Common practice for using protobufs over the wire, including by gRPC, is to length prefix protobuf messages into frames (e.g. like this) so that the decoder knows when one message stops and the next starts.
This seems unnecessary. According to the spec, a protobuf message is comprised of a sequence of tags followed by values:
message := (tag value)*
tag := (field << 3) bit-or wire_type
Once a tag is read, the length of the value is then known and the parser can parse the value in its entirety without needing more metadata. Thus, the length is only needed to figure out if at any given point there are more tags left to be parsed in the message.
An obvious non-length solution presents itself: null (0x0) termination. Field indices start at 1 so tag
can never be 0; a flat INT
encoding for field = 1
with a VARINT wire type produces 0b1000 = 8
and VARINT
encoding will always set the MSB on the first byte and thus will always begin with a nonzero byte. Thus, if:
it follows that this byte is not part of the rest of the protobuf message and thus a corresponding action (such as terminating the message) may be taken.
All of this seems very obvious given the protobuf specification, so am I simply missing some detail that breaks this?
Another way of phrasing the question is if there's a case where you will get a 0x0 tag within a valid message? It appears that nanopb would use NULL termination for a while and only stopped due to issues with debugging broken encoders.
The ultimate problem here is that it isn't defined as such in the specification, and any such change would break all existing implementations. The wire format doesn't allow for it, and encoding sub-messages in a null-suffixed way would require a new "wire type" so that decoders know to look for nulls in a forwards field-by-field way.
However! Something very similar already does exist; "groups". The wire specification defines groups as a prefix and suffix sentinel pair, akin to {
and }
in JSON. Not much more expensive than a null byte, although it needs two of them and they include the field number, but: virtually all decoders already know how to handle group encoding, even though they have been almost erased from sight.
To be clear: I'm not talking about the group concept from proto2 - I'm only talking about the wire specification.
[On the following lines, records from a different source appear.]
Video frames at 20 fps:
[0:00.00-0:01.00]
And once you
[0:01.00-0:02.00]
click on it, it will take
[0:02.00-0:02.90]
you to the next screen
I would, for example, propose using instead a modifier in regular fields definitions, applicable only to message types.
I have tried to petition for their resurrection as an alternative mechanism for writing messages without needing to compute lengths, but: I have been unsuccessful so far. See: https://github.com/protocolbuffers/protobuf/issues/9134
I had to do this recently. It's a difficult problem. If you don't mind increasing the length of your data then you can turn each byte into two bytes thereby leaving a lot of possible values to serve as delimiters.
0xFF -> 0x0F, 0x0F
Now you'll find that data bytes can only occupy positions 0 to 15 and positions 16 to 255 are available for out-of-band use.
This does, of course, double the length of the data.
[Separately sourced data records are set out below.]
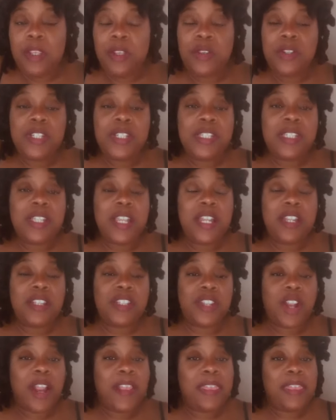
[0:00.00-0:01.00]
You just need
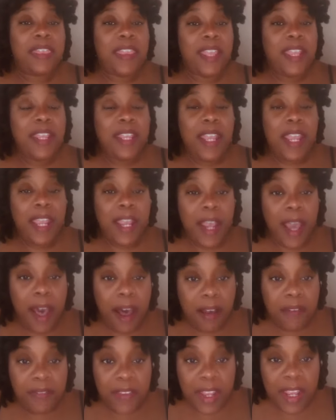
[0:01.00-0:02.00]
to start thinking
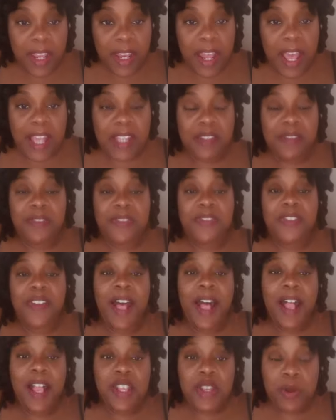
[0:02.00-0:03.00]
of it as
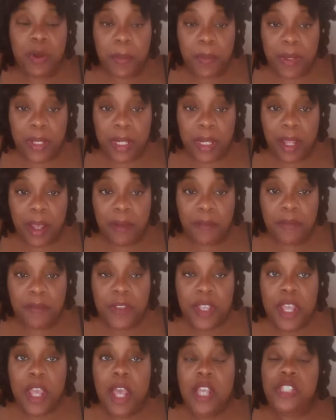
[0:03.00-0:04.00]
valuable enough.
If you are writing your own protocol you only need to do this with variable data, constants that you control you could leave alone, though with protobuf you would have to do the whole message.
There's a lot of nice ASCII characters above 15, and field, record separators too. If you really need the delimiter to be 0x00 then you'll have to left shift all your nibbles to free up null:
0b1111_1111 -> 0b0001_1110, 0b0001_1110
and right shift it back before reassembly on receive, or just use the high nibble.
You might also experiment with a scheme that takes 3 bytes and encodes them as 4 leaving unused byte values to serve as delimiter, which will take more implementation but save bandwidth.